The RAPIDS cuDF ecosystem
What is RAPIDS?
CUDA needed
RAPIDS for dataframes
Comparison
| cuDF | pandas cuDF | Polars cuDF | |
|---|---|---|---|
| Documentation | Link | ||
| API | Similar to pandas Some differences |
Exactly the same as pandas | Exactly the same as Polars lazy API |
| Performance | Very good Operations fully run on GPU |
Good Automatic fallbacks to CPU for unsupported operations can lead to costly transfers between CPU and GPU |
The best Lazy execution + operations fully run on GPU |
| Installation | Install cudf |
Install cudf ( cudf.pandas is a module) |
Install polars with GPU engine extra ( polars[gpu]) |
Which one to use?
On CPU:
Unless you are stuck with existing code, pipelines, and workflows that you cannot change, you should use Polars instead of pandas and you should use the lazy API whenever you have large dataframes.
On GPU:
Similarly, unless you don’t have other options, when you turn towards GPUs, you should use Polars with the GPU engine. It gives you the best of both worlds: lazy execution and its advantages (running out-of-core, better performance, reduced memory impact) as well as code that fully runs on GPU. If you are already using Polars with the lazy API on CPU, the code is virtually the same (you just need to pass engine="gpu" to collect and you can customize the GPU engine for finer control if you want).

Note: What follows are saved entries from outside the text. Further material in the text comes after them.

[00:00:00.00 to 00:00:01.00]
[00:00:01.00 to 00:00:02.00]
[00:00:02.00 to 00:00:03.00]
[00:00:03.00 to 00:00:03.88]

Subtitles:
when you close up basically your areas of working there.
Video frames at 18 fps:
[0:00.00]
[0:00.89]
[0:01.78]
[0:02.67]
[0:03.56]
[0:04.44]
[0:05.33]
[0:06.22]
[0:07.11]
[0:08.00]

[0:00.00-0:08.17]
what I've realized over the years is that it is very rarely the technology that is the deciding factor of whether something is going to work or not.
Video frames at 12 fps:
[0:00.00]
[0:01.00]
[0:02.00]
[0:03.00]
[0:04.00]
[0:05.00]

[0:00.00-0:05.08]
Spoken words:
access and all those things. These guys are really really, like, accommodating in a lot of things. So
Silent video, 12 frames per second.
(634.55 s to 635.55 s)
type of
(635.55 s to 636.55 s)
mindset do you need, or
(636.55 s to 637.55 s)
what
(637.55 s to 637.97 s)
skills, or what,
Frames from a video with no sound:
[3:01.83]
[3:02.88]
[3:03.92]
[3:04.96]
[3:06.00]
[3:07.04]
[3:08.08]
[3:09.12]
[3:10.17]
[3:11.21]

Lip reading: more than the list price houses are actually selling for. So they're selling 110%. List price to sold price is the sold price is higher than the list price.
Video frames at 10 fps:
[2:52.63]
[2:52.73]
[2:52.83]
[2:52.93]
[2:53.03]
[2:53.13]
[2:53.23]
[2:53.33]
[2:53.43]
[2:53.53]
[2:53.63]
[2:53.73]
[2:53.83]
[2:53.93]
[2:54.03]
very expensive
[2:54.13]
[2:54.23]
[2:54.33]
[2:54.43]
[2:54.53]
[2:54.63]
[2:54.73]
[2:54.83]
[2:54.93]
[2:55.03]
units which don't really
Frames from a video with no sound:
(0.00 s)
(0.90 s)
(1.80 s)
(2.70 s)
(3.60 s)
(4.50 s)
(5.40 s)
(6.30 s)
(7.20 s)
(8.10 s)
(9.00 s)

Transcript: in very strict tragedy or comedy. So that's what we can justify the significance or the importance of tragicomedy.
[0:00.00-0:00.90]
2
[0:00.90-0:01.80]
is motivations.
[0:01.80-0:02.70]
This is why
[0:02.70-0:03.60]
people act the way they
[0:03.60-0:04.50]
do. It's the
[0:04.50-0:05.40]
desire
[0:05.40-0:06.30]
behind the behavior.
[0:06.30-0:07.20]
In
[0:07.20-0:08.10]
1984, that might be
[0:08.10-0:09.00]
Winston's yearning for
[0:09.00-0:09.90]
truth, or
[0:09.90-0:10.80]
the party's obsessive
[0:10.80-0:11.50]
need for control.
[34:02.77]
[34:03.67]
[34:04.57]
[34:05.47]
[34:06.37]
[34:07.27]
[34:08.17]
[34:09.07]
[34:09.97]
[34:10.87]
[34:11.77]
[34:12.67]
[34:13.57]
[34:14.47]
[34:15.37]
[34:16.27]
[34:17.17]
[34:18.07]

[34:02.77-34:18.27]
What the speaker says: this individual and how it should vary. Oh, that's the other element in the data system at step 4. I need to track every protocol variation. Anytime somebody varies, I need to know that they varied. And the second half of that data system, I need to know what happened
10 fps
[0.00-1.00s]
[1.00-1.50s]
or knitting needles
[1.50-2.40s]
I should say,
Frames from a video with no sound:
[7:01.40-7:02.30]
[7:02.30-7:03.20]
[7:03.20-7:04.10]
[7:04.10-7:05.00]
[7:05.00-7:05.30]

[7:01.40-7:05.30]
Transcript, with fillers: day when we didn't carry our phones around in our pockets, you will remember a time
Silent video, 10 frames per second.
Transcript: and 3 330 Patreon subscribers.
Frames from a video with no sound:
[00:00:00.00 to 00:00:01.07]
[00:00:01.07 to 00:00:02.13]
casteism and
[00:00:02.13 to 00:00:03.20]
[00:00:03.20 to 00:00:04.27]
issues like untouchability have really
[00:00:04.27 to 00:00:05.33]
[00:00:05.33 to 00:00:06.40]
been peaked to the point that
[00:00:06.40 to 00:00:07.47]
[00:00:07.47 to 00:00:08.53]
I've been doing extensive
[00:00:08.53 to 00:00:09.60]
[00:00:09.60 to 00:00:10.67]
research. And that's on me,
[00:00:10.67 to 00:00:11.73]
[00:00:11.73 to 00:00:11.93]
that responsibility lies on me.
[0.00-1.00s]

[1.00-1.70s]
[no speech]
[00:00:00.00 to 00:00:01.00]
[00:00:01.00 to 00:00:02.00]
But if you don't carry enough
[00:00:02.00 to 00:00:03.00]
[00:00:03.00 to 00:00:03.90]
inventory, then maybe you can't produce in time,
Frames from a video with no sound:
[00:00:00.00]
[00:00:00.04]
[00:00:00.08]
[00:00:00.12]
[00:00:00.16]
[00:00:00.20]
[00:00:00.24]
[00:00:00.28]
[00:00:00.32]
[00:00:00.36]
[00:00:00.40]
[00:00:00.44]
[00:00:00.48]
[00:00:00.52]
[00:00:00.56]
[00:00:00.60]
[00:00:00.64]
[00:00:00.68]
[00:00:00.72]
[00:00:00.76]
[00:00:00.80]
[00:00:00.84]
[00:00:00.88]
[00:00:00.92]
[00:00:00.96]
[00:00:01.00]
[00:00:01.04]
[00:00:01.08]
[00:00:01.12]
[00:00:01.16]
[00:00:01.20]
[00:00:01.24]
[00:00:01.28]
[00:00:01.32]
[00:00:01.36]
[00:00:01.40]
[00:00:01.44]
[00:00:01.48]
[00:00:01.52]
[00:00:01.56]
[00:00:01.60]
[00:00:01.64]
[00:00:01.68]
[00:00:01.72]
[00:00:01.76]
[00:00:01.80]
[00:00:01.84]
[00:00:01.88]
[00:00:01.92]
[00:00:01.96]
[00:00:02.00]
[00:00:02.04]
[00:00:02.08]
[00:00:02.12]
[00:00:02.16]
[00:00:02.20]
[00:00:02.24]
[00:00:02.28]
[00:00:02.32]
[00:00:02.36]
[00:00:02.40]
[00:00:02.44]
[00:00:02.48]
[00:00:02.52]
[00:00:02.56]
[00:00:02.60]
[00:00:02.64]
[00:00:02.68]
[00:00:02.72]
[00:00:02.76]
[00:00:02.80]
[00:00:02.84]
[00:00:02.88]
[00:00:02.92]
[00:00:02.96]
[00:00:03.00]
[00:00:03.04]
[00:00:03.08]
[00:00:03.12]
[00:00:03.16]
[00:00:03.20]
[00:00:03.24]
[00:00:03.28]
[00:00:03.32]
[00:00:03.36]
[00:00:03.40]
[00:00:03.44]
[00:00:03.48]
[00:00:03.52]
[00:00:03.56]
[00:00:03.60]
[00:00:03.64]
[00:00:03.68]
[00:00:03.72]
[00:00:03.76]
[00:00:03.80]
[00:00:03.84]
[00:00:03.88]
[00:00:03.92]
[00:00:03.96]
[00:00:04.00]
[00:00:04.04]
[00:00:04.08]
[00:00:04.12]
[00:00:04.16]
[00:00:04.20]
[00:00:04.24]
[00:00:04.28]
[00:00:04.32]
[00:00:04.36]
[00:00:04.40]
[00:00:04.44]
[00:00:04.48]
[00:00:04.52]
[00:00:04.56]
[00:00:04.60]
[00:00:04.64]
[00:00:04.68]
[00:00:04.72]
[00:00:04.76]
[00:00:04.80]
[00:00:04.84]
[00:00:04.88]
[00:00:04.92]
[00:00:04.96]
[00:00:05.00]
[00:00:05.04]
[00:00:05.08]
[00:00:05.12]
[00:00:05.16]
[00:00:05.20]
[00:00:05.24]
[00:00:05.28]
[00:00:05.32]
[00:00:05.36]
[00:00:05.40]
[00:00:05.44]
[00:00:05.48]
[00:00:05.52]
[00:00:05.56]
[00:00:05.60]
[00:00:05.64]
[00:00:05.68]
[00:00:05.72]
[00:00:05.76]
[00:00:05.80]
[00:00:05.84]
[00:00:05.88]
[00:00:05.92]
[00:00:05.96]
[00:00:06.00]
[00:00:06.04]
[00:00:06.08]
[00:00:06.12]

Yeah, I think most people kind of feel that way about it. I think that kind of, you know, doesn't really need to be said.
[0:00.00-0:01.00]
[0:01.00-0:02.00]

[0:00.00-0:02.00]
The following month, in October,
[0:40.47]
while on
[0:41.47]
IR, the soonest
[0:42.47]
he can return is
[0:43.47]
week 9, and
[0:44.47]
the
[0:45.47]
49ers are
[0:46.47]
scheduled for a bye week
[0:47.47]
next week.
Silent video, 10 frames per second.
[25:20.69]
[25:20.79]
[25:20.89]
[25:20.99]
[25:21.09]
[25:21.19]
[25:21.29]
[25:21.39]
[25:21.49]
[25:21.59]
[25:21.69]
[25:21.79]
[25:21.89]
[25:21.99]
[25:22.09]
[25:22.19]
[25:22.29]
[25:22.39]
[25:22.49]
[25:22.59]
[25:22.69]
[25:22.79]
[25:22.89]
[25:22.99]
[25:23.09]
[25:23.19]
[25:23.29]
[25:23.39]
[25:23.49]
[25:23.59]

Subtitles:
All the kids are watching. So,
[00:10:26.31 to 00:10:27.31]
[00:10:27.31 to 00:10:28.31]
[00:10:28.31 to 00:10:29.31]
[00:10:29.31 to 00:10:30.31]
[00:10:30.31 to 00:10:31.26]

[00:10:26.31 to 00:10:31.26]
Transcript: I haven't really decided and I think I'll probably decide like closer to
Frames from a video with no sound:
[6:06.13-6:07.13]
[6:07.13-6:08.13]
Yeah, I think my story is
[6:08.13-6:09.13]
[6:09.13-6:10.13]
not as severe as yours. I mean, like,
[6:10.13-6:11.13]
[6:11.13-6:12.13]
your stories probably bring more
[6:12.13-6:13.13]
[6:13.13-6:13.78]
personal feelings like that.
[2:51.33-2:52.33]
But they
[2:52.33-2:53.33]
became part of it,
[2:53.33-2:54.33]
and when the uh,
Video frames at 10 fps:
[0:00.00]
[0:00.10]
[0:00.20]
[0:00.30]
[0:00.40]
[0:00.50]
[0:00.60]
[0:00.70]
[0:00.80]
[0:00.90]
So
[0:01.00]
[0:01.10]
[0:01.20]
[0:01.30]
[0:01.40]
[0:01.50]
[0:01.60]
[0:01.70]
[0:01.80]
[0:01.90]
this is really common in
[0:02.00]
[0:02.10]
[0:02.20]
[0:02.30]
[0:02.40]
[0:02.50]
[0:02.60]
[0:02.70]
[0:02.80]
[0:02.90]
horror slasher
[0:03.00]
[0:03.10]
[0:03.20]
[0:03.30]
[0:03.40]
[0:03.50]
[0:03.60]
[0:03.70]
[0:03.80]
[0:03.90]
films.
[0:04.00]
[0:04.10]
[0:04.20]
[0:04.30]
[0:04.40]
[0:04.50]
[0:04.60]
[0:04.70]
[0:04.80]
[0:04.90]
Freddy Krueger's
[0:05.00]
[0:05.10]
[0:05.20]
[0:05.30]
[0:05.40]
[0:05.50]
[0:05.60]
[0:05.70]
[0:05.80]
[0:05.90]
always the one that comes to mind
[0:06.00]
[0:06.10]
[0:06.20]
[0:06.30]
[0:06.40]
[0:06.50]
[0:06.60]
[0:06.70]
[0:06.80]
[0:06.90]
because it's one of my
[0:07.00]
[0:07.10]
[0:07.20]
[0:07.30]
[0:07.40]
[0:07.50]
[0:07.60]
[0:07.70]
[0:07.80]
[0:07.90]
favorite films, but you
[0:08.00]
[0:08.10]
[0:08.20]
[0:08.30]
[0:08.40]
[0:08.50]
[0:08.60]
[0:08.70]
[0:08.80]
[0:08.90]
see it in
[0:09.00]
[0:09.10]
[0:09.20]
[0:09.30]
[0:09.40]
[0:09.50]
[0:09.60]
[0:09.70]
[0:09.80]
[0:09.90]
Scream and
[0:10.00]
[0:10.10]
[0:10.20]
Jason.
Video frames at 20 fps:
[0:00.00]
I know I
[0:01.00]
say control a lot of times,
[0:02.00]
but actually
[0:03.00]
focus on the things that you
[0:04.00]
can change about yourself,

pandas cuDF will speed up your pandas code to some extent and at no coding cost, but it is the lest performant option since the pandas code that can’t be run on GPU will be run on CPU. Additionally, copying the data back and forth between host and devices is costly.
cuDF runs the code fully on GPU and is a much better option, but it requires learning a new API since it only works on a subset of pandas command and has differences with the pandas API.
In this course, we will focus on the best option: Polars with the GPU engine.